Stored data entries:
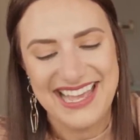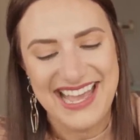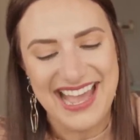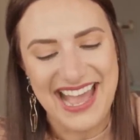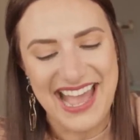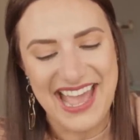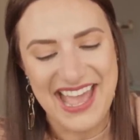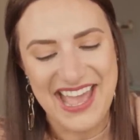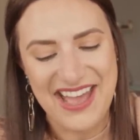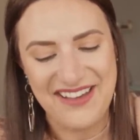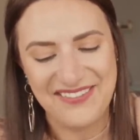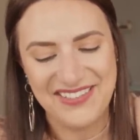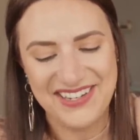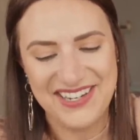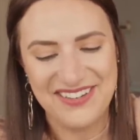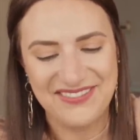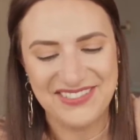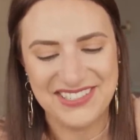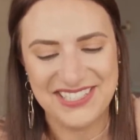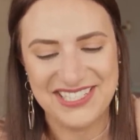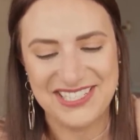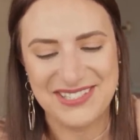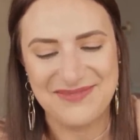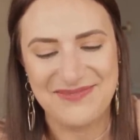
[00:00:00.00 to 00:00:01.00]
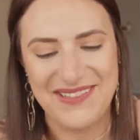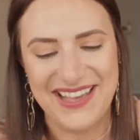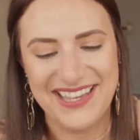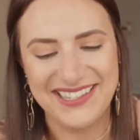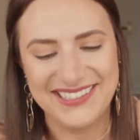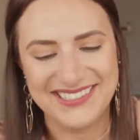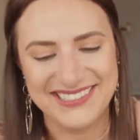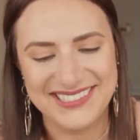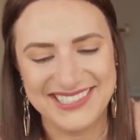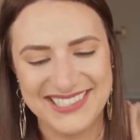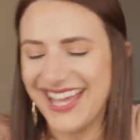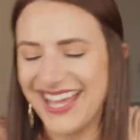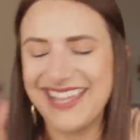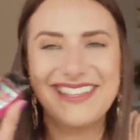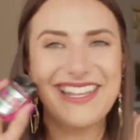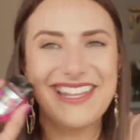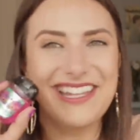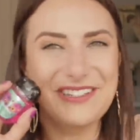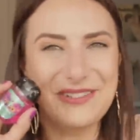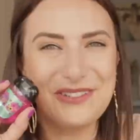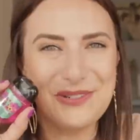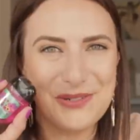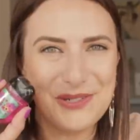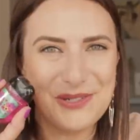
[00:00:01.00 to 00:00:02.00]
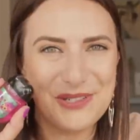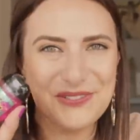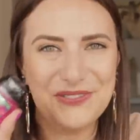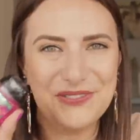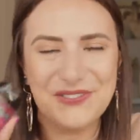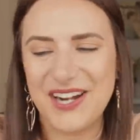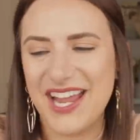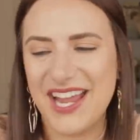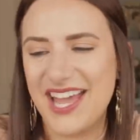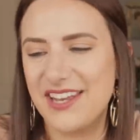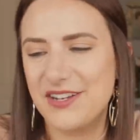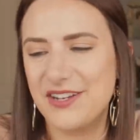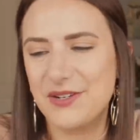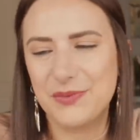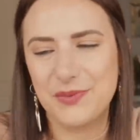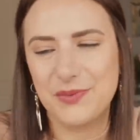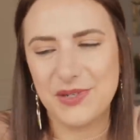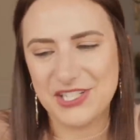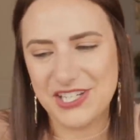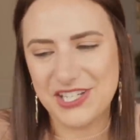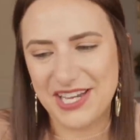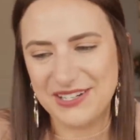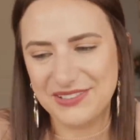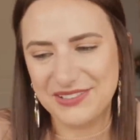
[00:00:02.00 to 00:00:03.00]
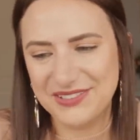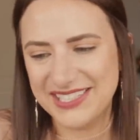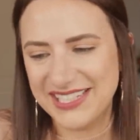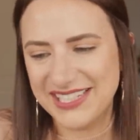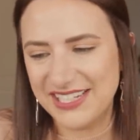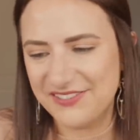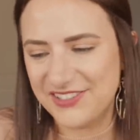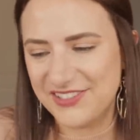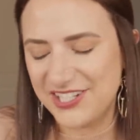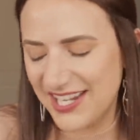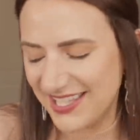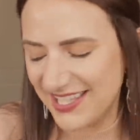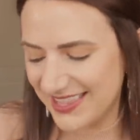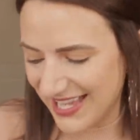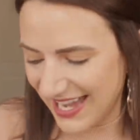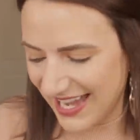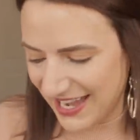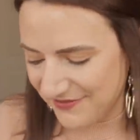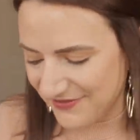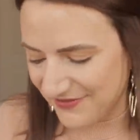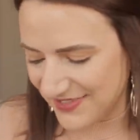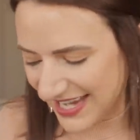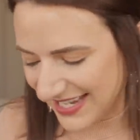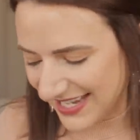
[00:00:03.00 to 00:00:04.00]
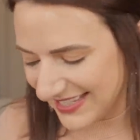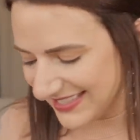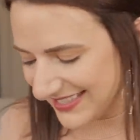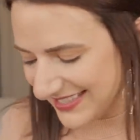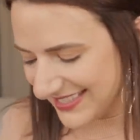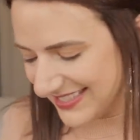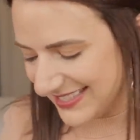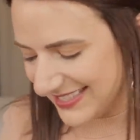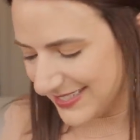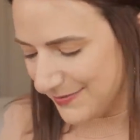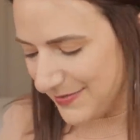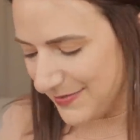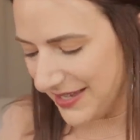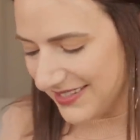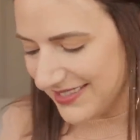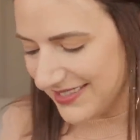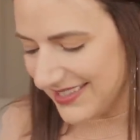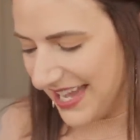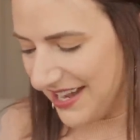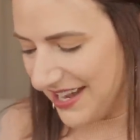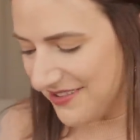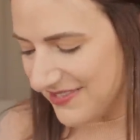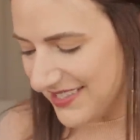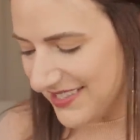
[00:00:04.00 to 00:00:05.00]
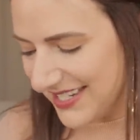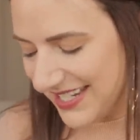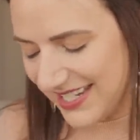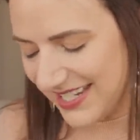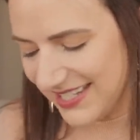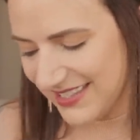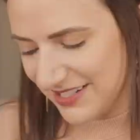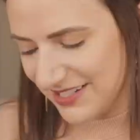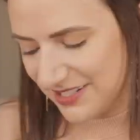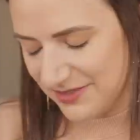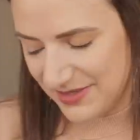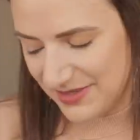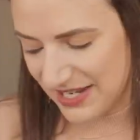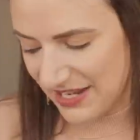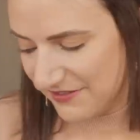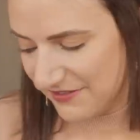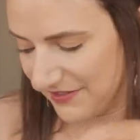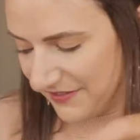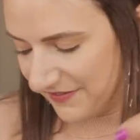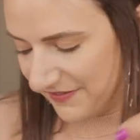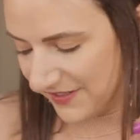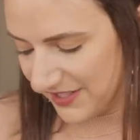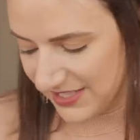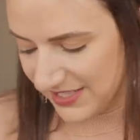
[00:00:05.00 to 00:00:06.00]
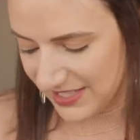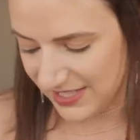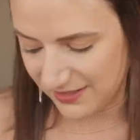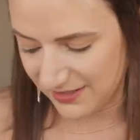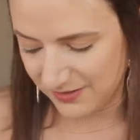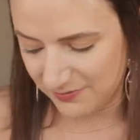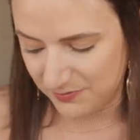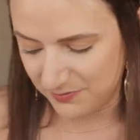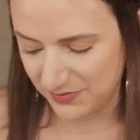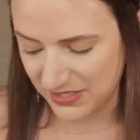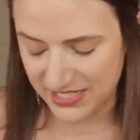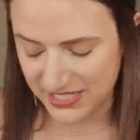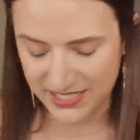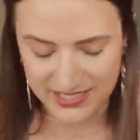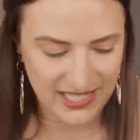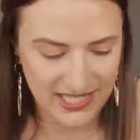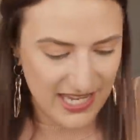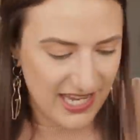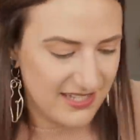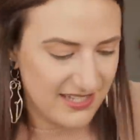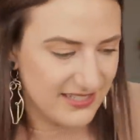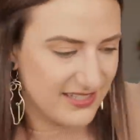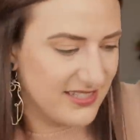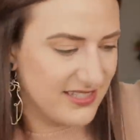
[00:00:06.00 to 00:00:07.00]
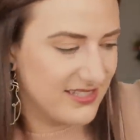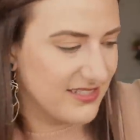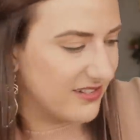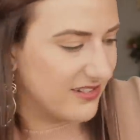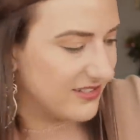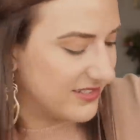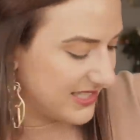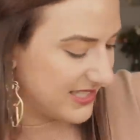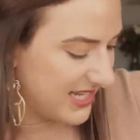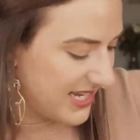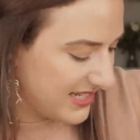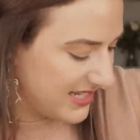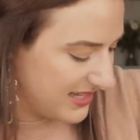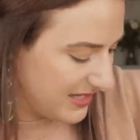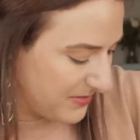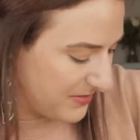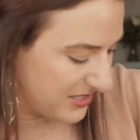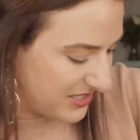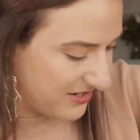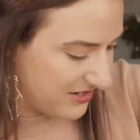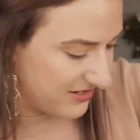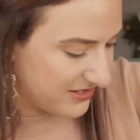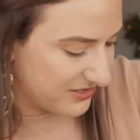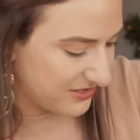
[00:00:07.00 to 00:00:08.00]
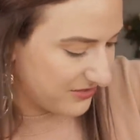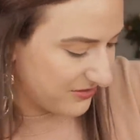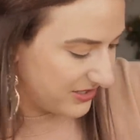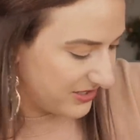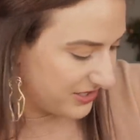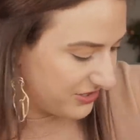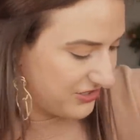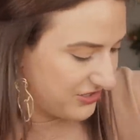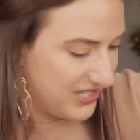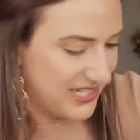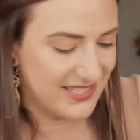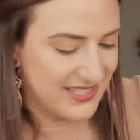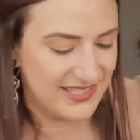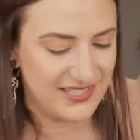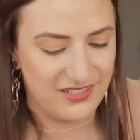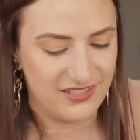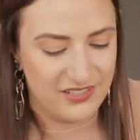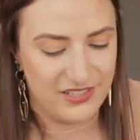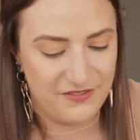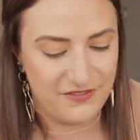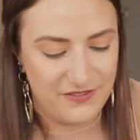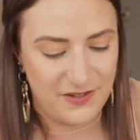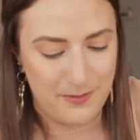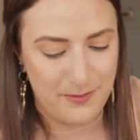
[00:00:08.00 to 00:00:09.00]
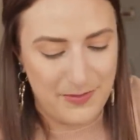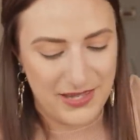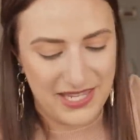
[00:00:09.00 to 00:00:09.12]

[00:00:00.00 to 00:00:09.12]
I haven't ever smelled. And then Ghoul Friend, which I don't think I've tried that. I've not smelled that one either, but I have a feeling because it has skulls on it that my daughter's going to try to steal it from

▶ _To do_:
In your copy, include no pictures, but reproduce all records exactly.

▶ _Task answer_:
[00:00:00.00 to 00:00:01.00]
[00:00:01.00 to 00:00:02.00]
[00:00:02.00 to 00:00:03.00]
[00:00:03.00 to 00:00:04.00]
[00:00:04.00 to 00:00:05.00]
[00:00:05.00 to 00:00:06.00]
[00:00:06.00 to 00:00:07.00]
[00:00:07.00 to 00:00:08.00]
[00:00:08.00 to 00:00:09.00]
[00:00:09.00 to 00:00:09.12]

[00:00:00.00 to 00:00:09.12]
I haven't ever smelled. And then Ghoul Friend, which I don't think I've tried that. I've not smelled that one either, but I have a feeling because it has skulls on it that my daughter's going to try to steal it from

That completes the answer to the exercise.